Data for the task:
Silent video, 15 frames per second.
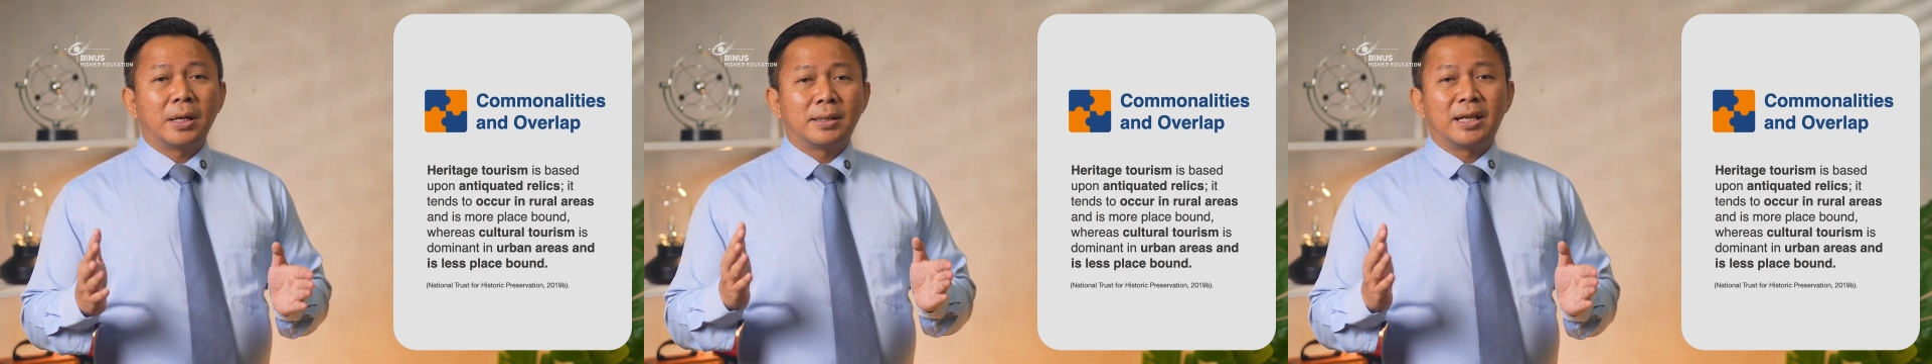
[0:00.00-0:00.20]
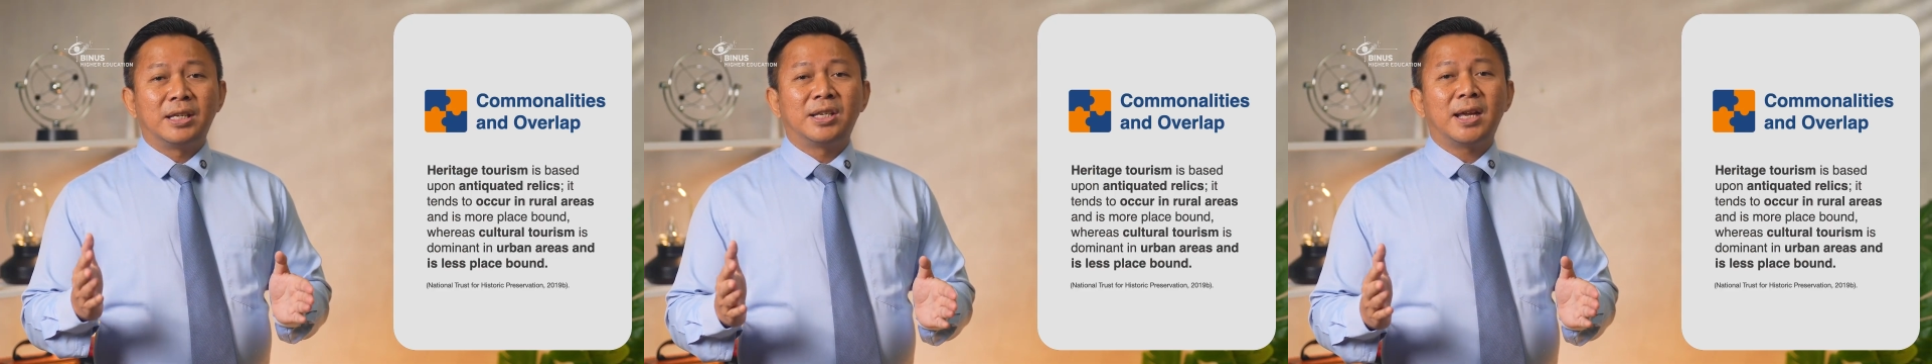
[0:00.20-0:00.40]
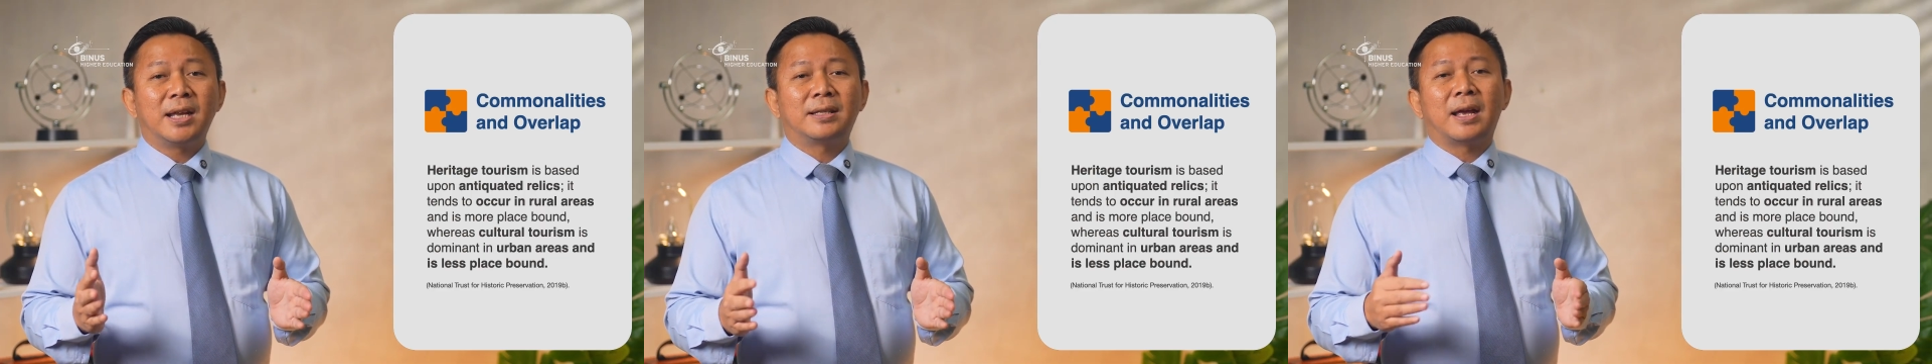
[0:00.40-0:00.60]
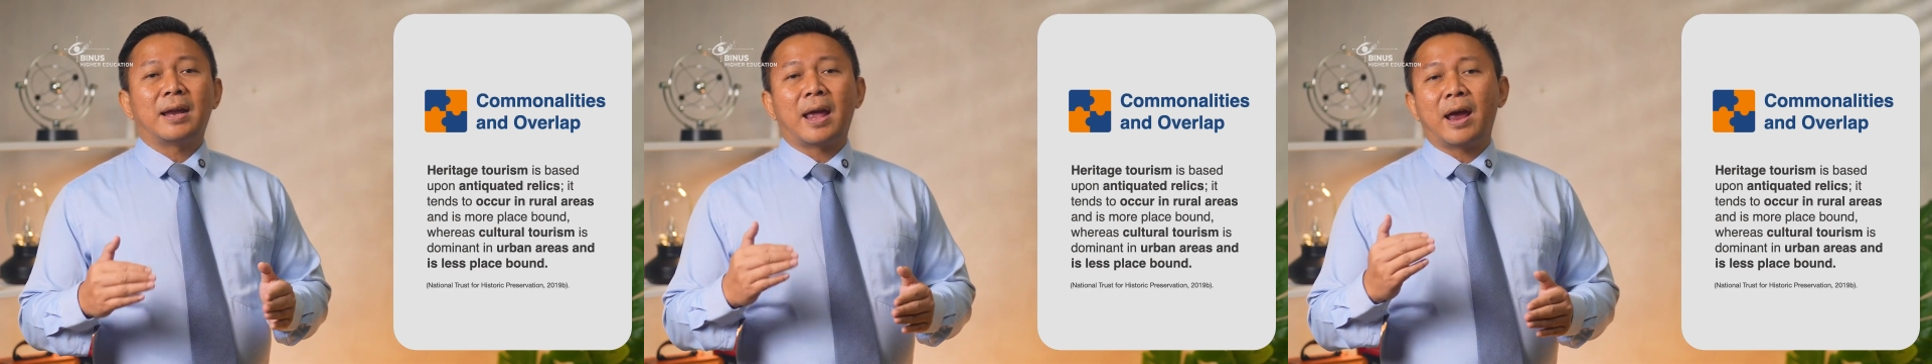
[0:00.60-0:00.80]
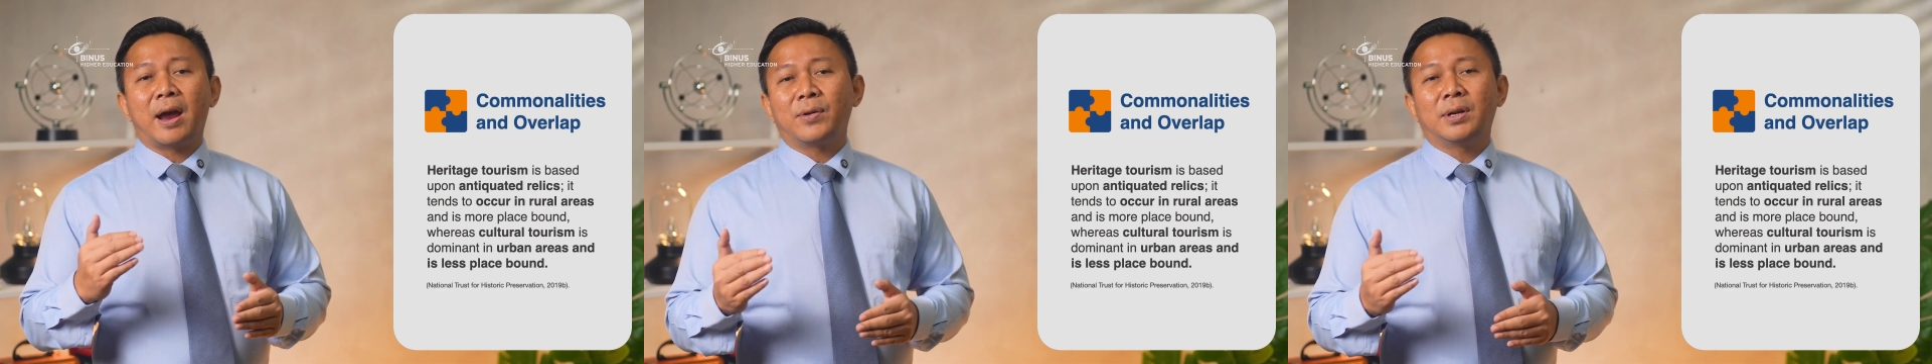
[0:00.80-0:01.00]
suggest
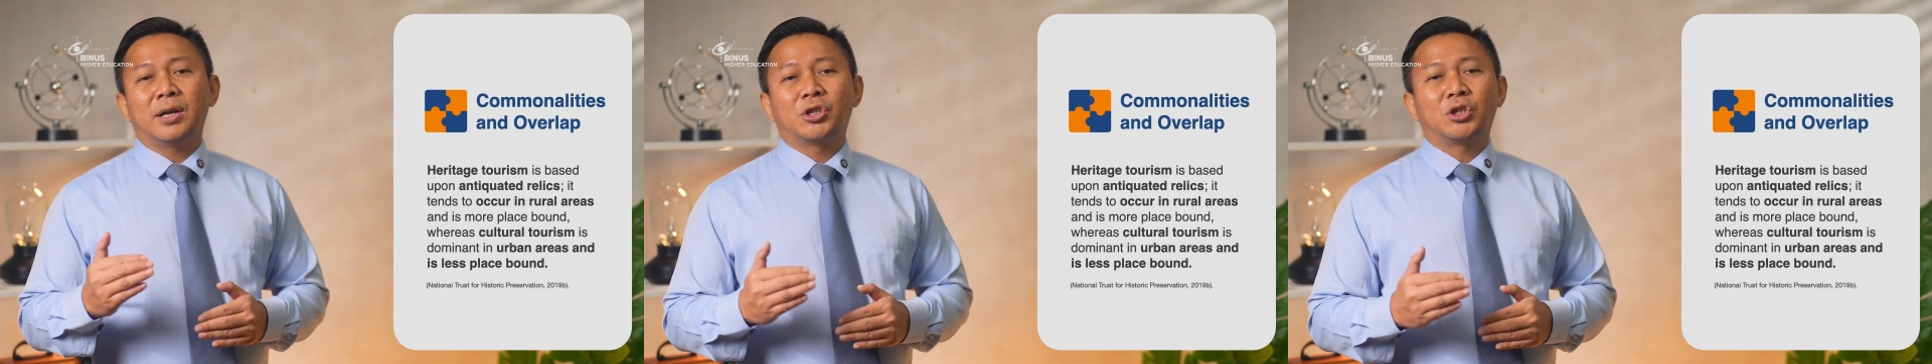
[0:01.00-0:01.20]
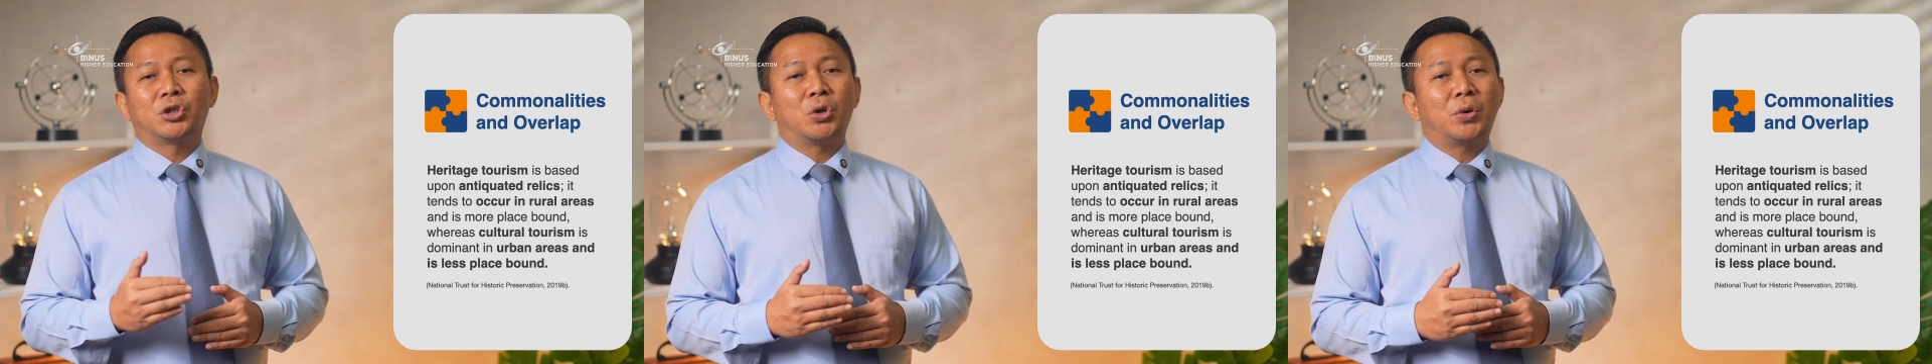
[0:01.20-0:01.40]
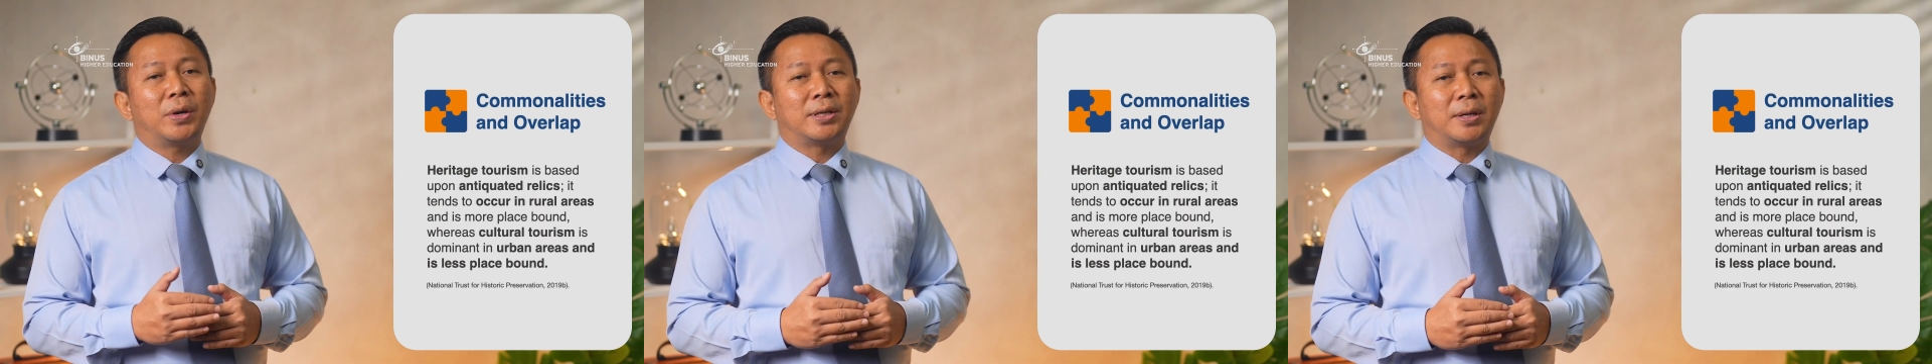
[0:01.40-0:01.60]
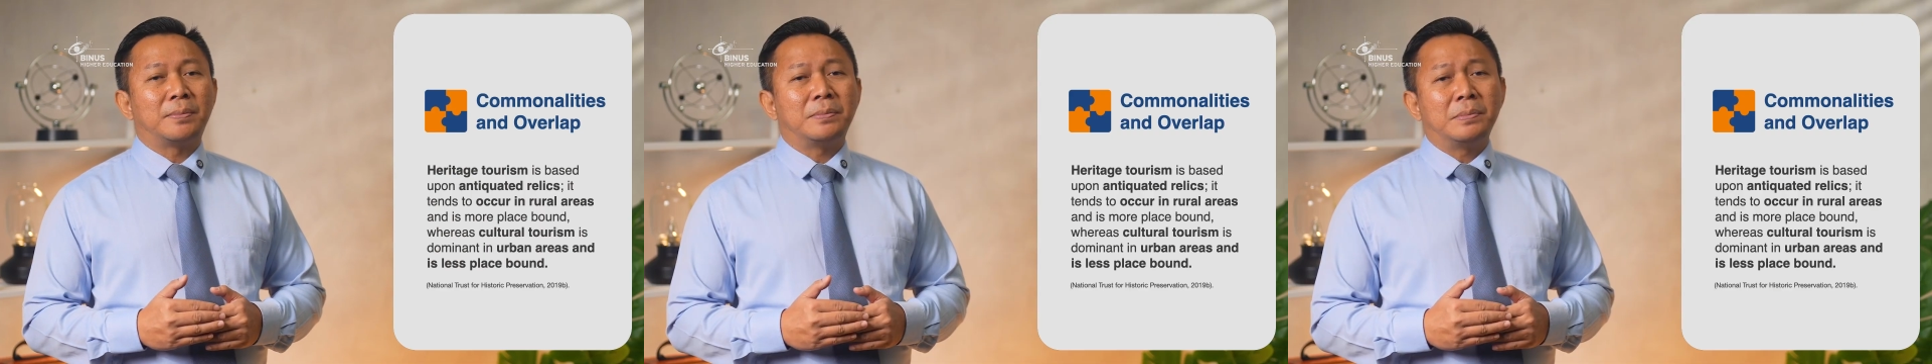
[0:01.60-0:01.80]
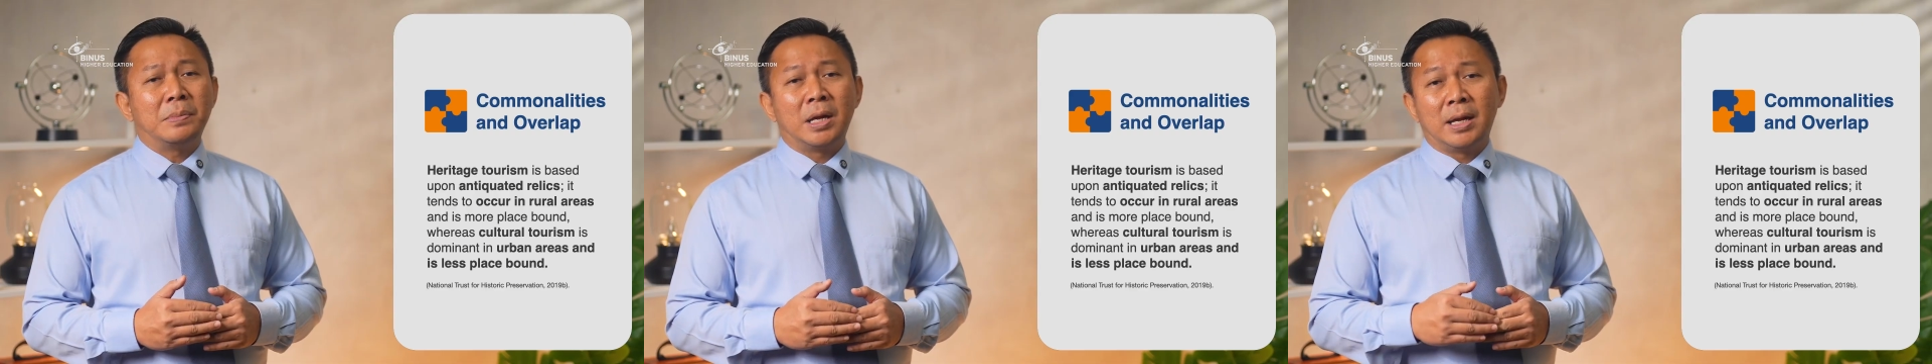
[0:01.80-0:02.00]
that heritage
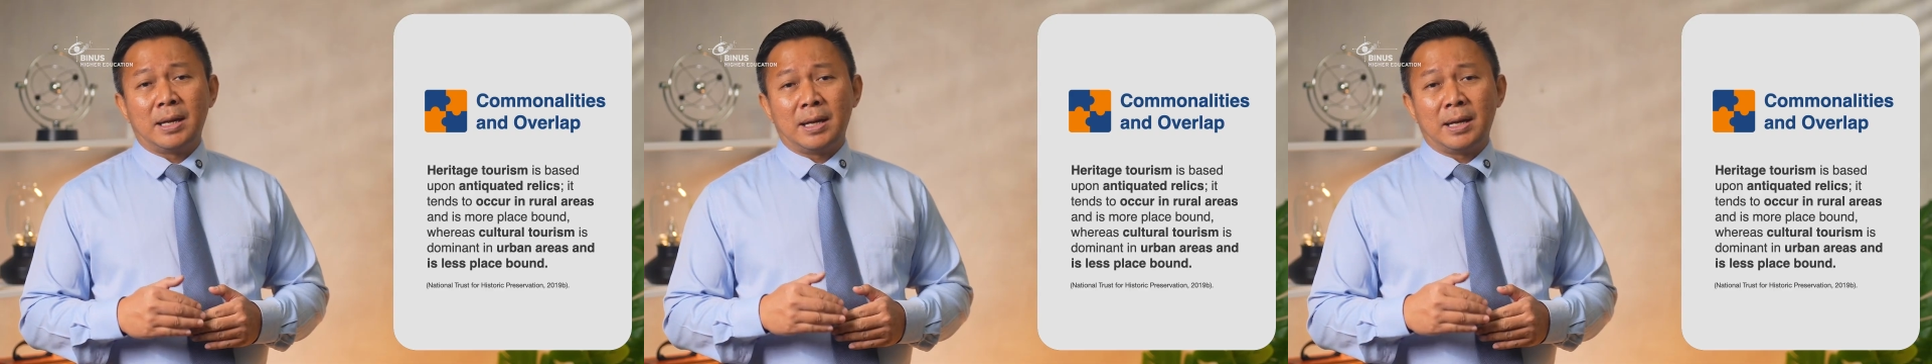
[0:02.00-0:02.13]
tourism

Assigned task: Everything in the listing is to be returned word for word, except the pictures.

Worked solution:
Silent video, 15 frames per second.
[0:00.00-0:00.20]
[0:00.20-0:00.40]
[0:00.40-0:00.60]
[0:00.60-0:00.80]
[0:00.80-0:01.00]
suggest
[0:01.00-0:01.20]
[0:01.20-0:01.40]
[0:01.40-0:01.60]
[0:01.60-0:01.80]
[0:01.80-0:02.00]
that heritage
[0:02.00-0:02.13]
tourism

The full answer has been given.